Batch API Rate Limits

The Batch API is designed for asynchronous jobs that do not need an immediate response. It uses a separate rate-limit pool from standard synchronous requests.

Batch limits include:

Batch limitCurrent behavior
Requests per batchUp to 50,000 requests in one batch
Batch input file sizeUp to 200 MB
Batch creation rateUp to 2,000 batches per hour
Enqueued prompt tokensModel-specific queue limit shown in the Platform settings
Completion windowBatch jobs are designed around a 24-hour processing window

Use the Batch API for evaluations, classification jobs, embedding jobs, backfills, data cleanup, and other work that can wait. Do not use Batch API for chatbots, live assistants, realtime tools, or user-facing requests that need immediate answers.

Why You Can Get 429 Errors Below the Published Limit

Some rate limits are enforced over shorter windows than one full minute. This means a limit such as 60,000 requests per minute may behave like a smaller per-second allowance during bursts.

You can also trigger 429 errors when your max_completion_tokens is too high. OpenAI can estimate token usage from your prompt plus your requested completion budget.

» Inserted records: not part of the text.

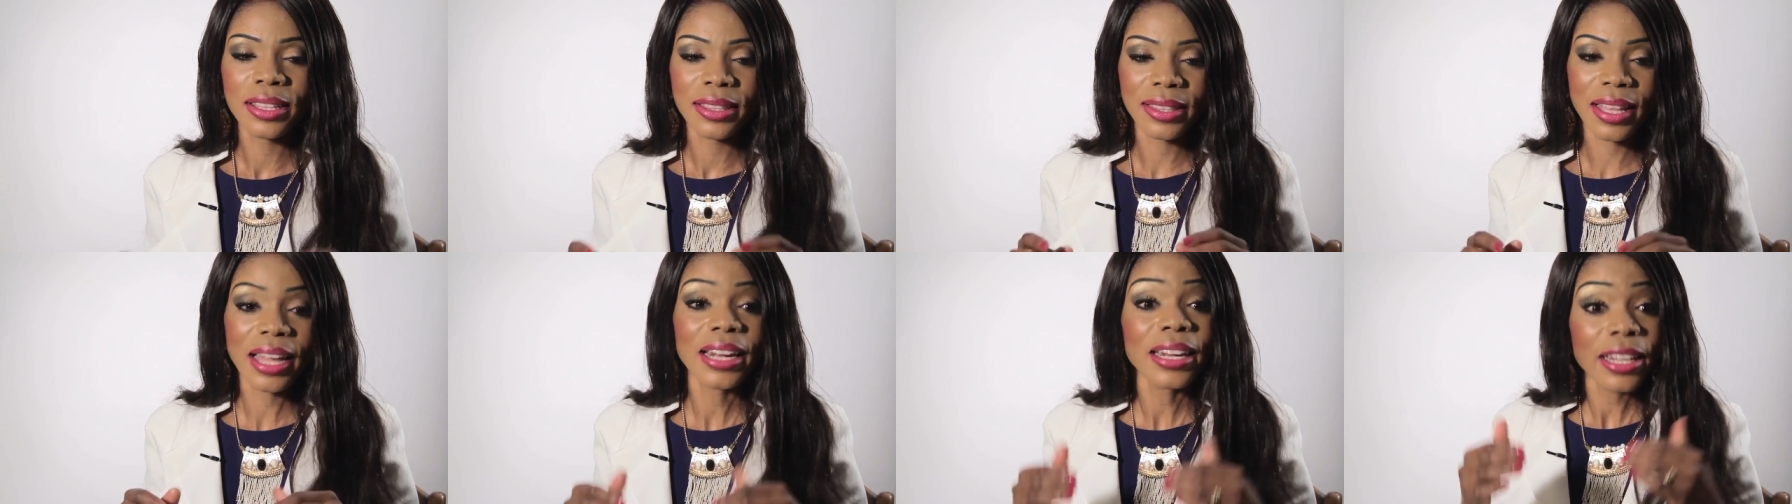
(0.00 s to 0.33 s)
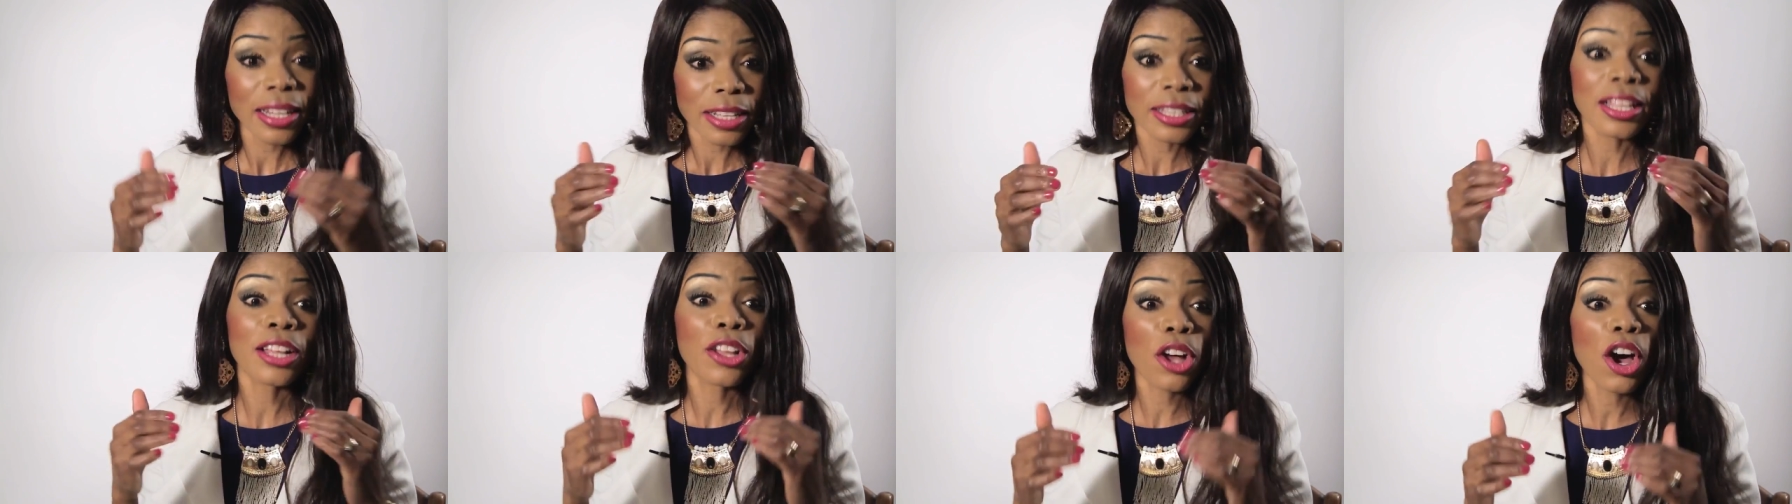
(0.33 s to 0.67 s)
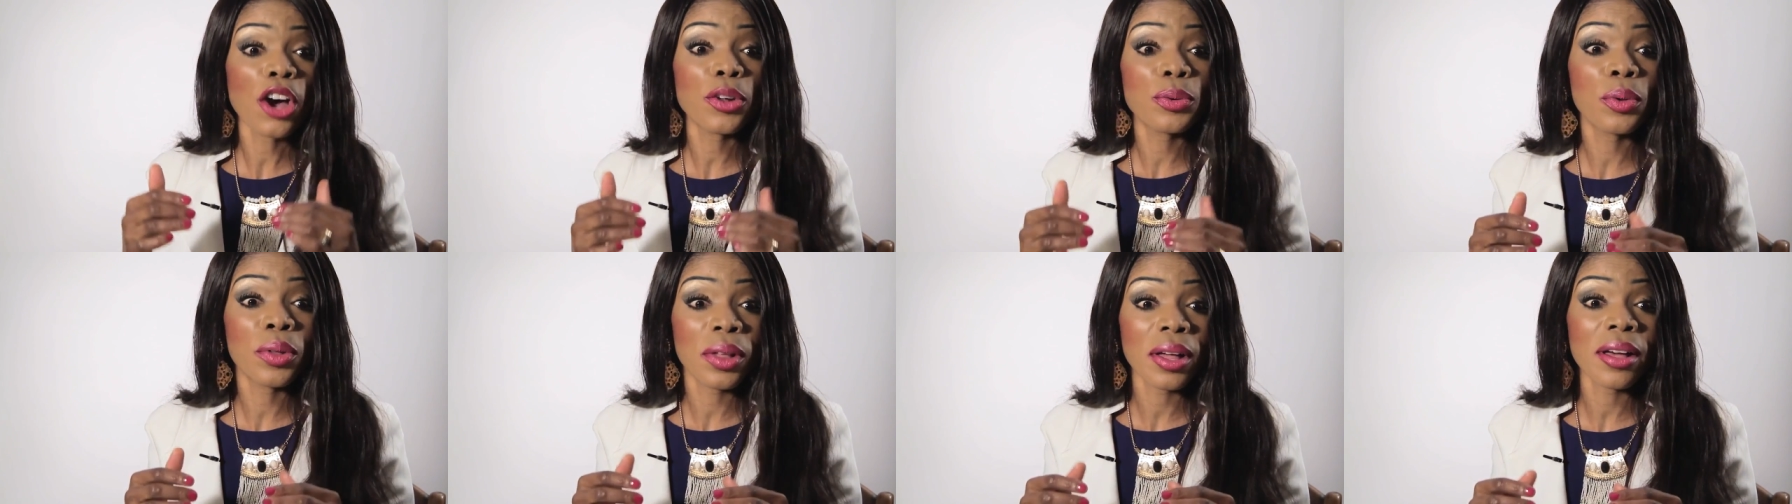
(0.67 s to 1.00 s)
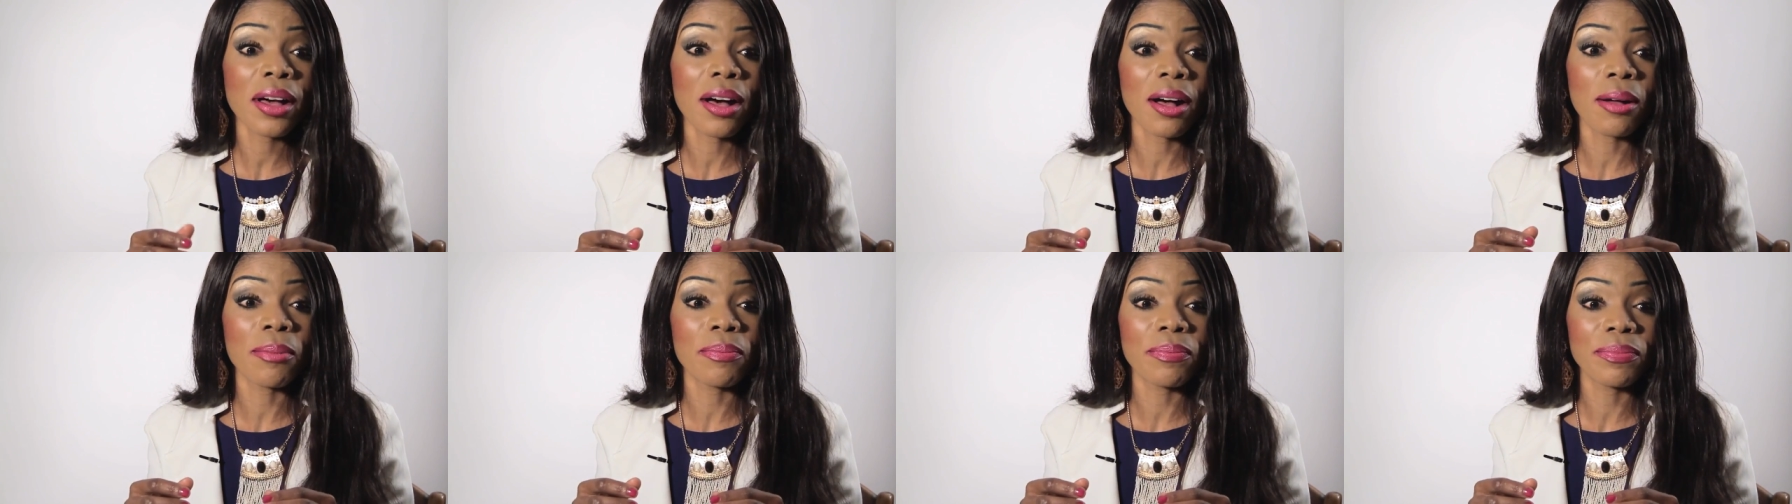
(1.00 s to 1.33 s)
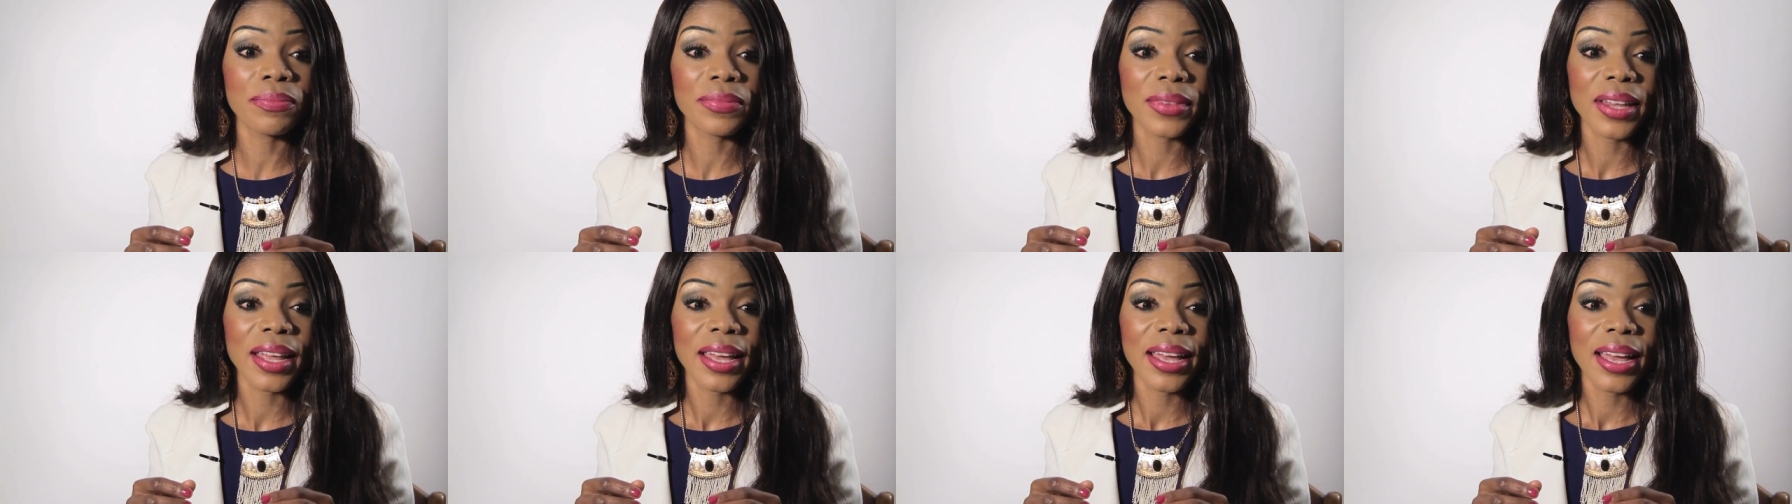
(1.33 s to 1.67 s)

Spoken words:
that the God will come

If you ask for a much larger completion than you usually need, your request may reserve more token capacity than the final answer uses.

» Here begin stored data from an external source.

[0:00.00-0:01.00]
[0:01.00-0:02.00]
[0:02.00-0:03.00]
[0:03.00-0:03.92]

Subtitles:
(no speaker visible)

Common reasons for surprise 429 errors include:

  • Too many requests sent at the same time.
  • A traffic spike exceeded a short internal window.
  • max_completion_tokens was set far above the needed response size.
  • Several models shared the same rate-limit pool.
  • Batch jobs filled the model’s queued-token limit.
  • The API key used a different organization than expected.
  • The project had a lower limit than the organization.

How to Fix OpenAI 429 Errors

The fastest fix is to slow down and retry with exponential backoff. Do not resend failed requests in a tight loop. Failed requests can still count against rate limits, so aggressive retries can make the problem worse.

Use this retry pattern:

  1. Catch 429 errors.
  2. Wait briefly before retrying.
  3. Increase the wait time after each failed retry.
  4. Add random jitter so many workers do not retry at the same time.
  5. Stop after a maximum number of retries.
  6. Log the response headers and error message.

Example Python pattern:

import random
import time
from openai import OpenAI
client = OpenAI()

def call_with_backoff(messages, max_retries=6):
    delay = 1.0
    for attempt in range(max_retries):
        try:
            return client.responses.create(
                model="gpt-5.4-mini",
                input=messages,
                max_output_tokens=800,
            )
        except Exception as error:
            message = str(error).lower()
            if "rate limit" not in message and "429" not in message:
                raise
            if attempt == max_retries - 1:
                raise
            sleep_for = delay + random.uniform(0, 0.5)
            time.sleep(sleep_for)
            delay *= 2

Keep max_output_tokens close to the response length you actually need. If your app usually returns 500 tokens, do not reserve 8,000 tokens by default.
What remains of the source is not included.